# Ice Fishing BOAT?



## drjongy (Oct 13, 2003)

Check out this item on e-bay. Might be nice for that ulta-super early ice if your _disturbed_, but otherwise I had a real good laugh.

http://cgi.ebay.com/ws/eBayISAPI.dll?ViewItem&item=7122300059


----------



## MSG Rude (Oct 6, 2003)

I finally stoped laughing long enough to type this. HA!


----------



## Bobm (Aug 26, 2003)

I think its pretty cool, how would you like that guy to run you down with that saw blade driving it. Bet that would leave a mark :lol: :lol:


----------



## Goldy's Pal (Jan 6, 2004)

I heard these rigs really work.

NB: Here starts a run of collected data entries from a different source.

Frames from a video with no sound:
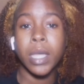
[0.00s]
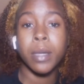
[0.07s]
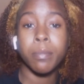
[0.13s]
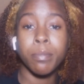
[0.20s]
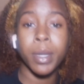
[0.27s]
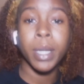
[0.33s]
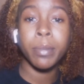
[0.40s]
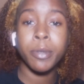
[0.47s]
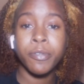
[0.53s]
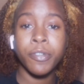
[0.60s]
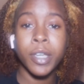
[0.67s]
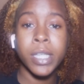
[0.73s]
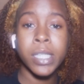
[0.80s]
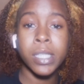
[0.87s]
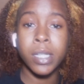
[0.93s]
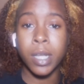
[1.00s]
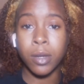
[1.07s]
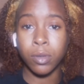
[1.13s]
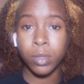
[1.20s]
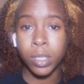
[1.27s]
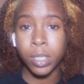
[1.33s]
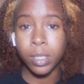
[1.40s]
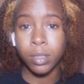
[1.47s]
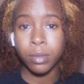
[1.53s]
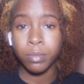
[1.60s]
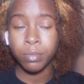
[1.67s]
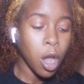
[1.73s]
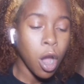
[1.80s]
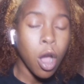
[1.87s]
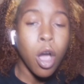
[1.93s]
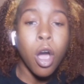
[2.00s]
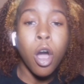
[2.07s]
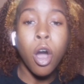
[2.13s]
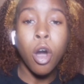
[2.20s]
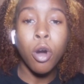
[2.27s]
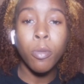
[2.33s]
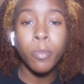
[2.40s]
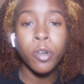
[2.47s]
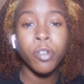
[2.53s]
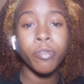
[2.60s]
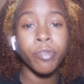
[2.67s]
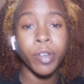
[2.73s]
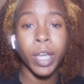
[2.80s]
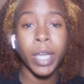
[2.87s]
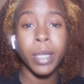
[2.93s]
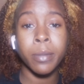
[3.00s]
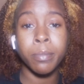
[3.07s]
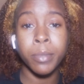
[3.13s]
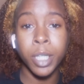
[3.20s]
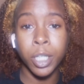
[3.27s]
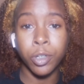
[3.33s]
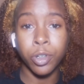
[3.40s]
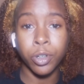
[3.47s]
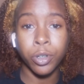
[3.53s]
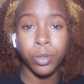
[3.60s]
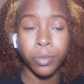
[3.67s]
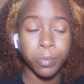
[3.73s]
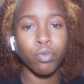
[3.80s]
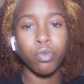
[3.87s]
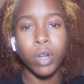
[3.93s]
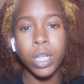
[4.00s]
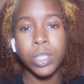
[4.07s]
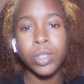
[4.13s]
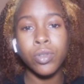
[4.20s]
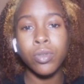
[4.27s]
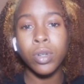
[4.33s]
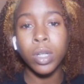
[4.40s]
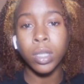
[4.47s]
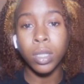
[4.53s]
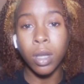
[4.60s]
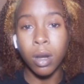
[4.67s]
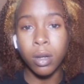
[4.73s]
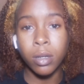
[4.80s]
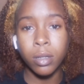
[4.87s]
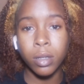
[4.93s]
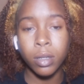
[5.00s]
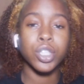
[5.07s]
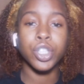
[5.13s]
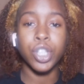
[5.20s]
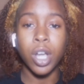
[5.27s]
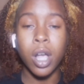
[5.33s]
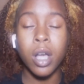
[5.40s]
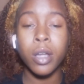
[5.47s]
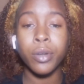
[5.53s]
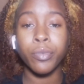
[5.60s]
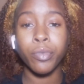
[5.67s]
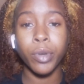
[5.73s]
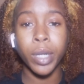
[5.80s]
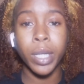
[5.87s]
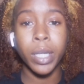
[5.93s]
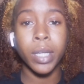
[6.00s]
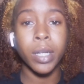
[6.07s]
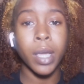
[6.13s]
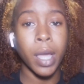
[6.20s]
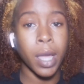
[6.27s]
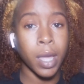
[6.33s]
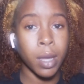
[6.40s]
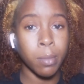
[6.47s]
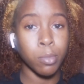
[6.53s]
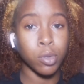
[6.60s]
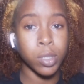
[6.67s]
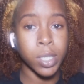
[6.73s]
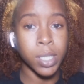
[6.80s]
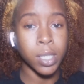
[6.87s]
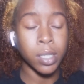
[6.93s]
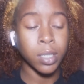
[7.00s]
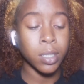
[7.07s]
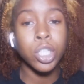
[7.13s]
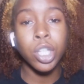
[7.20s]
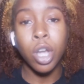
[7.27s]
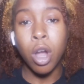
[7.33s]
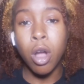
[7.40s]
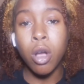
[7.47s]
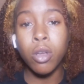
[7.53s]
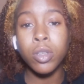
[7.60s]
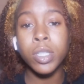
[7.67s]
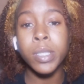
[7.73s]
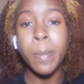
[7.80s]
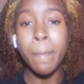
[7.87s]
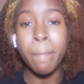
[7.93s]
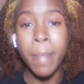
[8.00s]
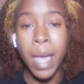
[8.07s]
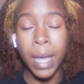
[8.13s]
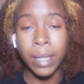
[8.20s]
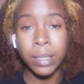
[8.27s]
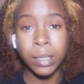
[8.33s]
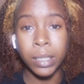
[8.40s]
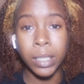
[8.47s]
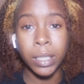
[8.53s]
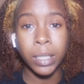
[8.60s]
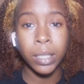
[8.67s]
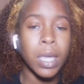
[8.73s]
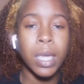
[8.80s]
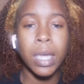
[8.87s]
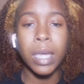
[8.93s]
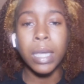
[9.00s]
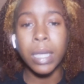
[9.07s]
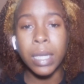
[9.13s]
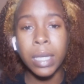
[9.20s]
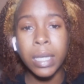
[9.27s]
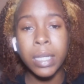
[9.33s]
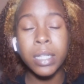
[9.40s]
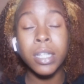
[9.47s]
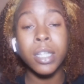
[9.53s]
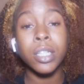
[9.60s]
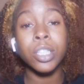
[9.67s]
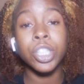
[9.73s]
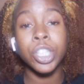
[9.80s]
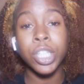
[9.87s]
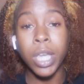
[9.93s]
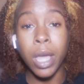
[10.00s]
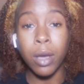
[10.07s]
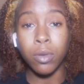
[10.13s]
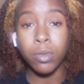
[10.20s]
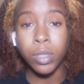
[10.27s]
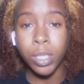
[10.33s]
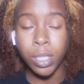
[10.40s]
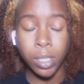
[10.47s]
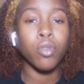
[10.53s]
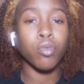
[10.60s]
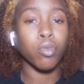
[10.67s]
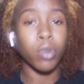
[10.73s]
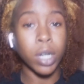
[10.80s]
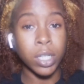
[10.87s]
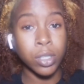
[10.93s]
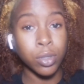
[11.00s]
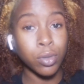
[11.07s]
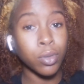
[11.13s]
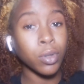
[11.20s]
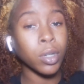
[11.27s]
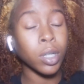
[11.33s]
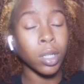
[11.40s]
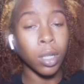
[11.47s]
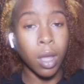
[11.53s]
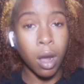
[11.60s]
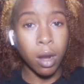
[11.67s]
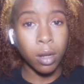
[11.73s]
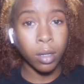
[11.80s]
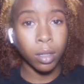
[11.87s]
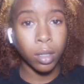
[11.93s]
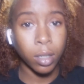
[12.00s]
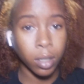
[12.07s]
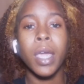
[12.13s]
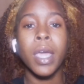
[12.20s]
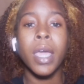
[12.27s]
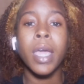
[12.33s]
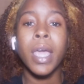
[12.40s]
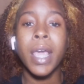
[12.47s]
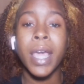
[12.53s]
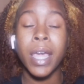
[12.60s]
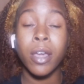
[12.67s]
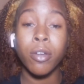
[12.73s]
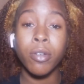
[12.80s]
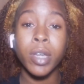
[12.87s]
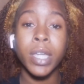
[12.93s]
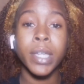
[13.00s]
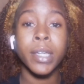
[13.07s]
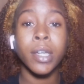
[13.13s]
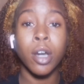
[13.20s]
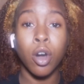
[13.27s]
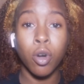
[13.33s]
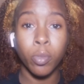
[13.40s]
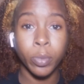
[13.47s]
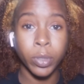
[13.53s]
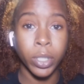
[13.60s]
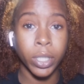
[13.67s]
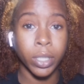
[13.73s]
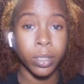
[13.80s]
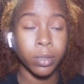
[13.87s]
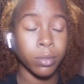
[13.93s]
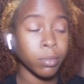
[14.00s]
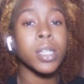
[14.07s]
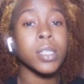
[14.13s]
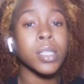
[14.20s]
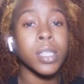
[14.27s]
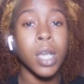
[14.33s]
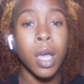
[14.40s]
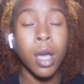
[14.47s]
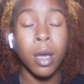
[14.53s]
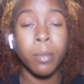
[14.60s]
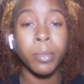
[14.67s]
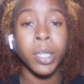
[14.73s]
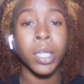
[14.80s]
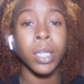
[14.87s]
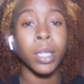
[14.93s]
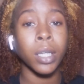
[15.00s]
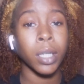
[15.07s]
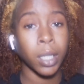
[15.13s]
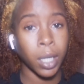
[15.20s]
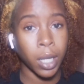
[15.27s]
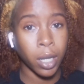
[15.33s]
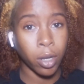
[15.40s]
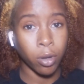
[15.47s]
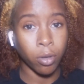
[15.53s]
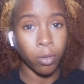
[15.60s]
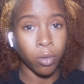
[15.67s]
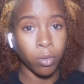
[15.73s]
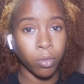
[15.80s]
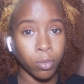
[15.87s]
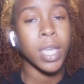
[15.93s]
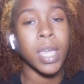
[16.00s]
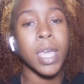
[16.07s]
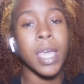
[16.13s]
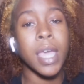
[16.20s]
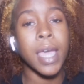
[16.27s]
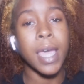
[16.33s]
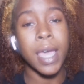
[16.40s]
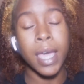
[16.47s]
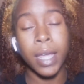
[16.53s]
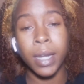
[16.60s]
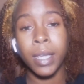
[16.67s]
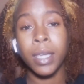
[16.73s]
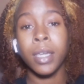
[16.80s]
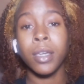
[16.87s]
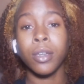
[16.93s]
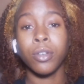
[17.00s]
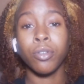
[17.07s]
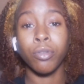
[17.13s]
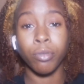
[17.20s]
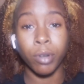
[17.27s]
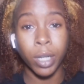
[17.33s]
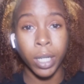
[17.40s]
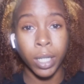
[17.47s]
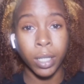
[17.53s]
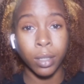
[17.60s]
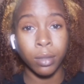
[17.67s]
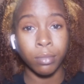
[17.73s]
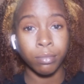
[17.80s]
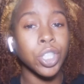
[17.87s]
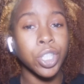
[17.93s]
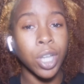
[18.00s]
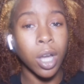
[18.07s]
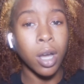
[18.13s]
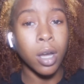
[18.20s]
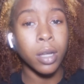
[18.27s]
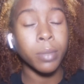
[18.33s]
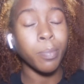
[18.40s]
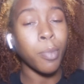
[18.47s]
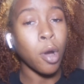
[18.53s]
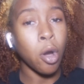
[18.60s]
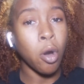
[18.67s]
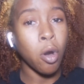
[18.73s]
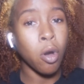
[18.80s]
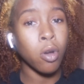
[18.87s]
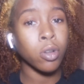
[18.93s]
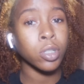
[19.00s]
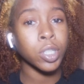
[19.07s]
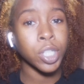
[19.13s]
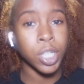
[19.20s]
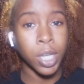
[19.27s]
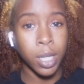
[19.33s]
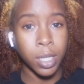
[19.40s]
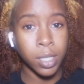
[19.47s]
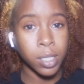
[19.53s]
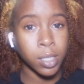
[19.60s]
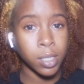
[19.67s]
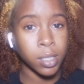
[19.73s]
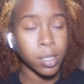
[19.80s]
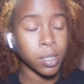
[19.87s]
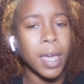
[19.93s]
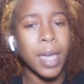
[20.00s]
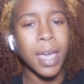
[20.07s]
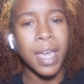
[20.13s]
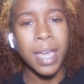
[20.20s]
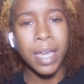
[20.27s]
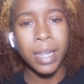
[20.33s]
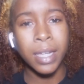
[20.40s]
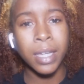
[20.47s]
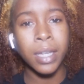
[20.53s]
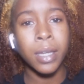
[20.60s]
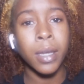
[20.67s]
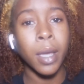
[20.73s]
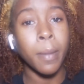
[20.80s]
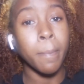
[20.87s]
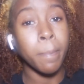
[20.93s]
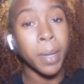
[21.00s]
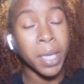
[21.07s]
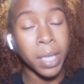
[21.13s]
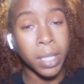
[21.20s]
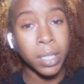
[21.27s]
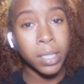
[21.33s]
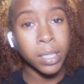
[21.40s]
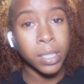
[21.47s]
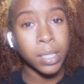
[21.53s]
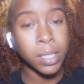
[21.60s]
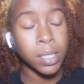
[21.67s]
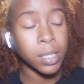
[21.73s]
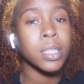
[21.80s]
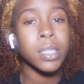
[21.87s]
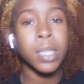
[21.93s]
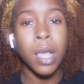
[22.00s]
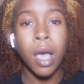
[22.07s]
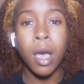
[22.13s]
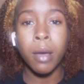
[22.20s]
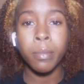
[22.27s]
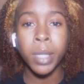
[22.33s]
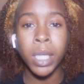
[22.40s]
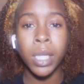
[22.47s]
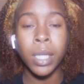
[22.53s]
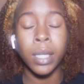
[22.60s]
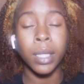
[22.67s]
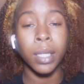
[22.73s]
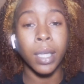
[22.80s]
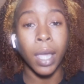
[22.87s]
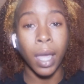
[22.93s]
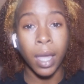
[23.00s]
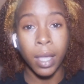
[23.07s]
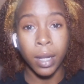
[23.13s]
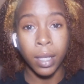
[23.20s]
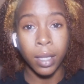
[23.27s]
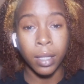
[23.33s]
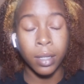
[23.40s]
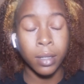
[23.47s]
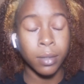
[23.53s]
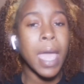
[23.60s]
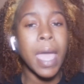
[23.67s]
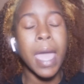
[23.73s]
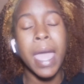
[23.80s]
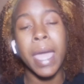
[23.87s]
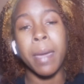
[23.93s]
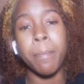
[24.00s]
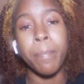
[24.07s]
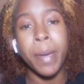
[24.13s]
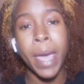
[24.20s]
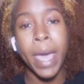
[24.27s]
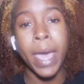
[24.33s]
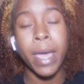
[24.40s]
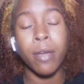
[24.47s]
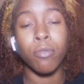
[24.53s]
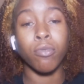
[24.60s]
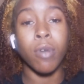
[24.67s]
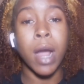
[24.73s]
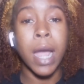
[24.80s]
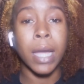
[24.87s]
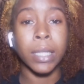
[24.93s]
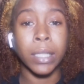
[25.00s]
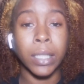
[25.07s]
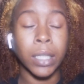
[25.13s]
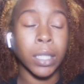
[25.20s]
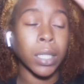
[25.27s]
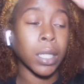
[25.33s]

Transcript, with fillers: Babyface Nelson, Homer Van Meter, Russell Clark, John Red Hamilton, Charles Makley, Ed Shouse, Russell Clark, Harry Copeland, Tommy Carroll, Eddie Green, John Paul Chase, Eddie Bence, Tommy Gannon, and Pat Riley,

I'd rather see a guy go by me in this than have myself watch the guy fall through and have to deal with that. Must be for the hard cores. :huh:


----------



## quackattack (Sep 27, 2003)

That thing better have some seatbelts because if you break through the ice going 25 mph... you won't stay in that boat for too long :lol:


----------



## hunt6007 (Jan 20, 2005)

That thing is freakin crazy and i would laugh if it does break through the ice cause y wint be saFE ANYWAY


----------



## qwakwhaker883 (Jan 19, 2005)

Thats one of the funniest looking things i have ever seen. I dont know how you would get it out if you did fall through in the middle of the lake?


----------



## deafishunt (Feb 5, 2005)

:lol: have to stay and wait until ice out then let's fishing near spots... :beer:


----------



## The IceMan (Feb 2, 2005)

Oh i don't know i think he's on to some thing it's just not the right track.. :sniper:


----------



## deafishunt (Feb 5, 2005)

Iceman<< I mean ice fishing boat would sit whole season until ice out.


----------



## The IceMan (Feb 2, 2005)

i think he's still got a good idia but it does still need some work if he put on a tire insted of the saw blade..


----------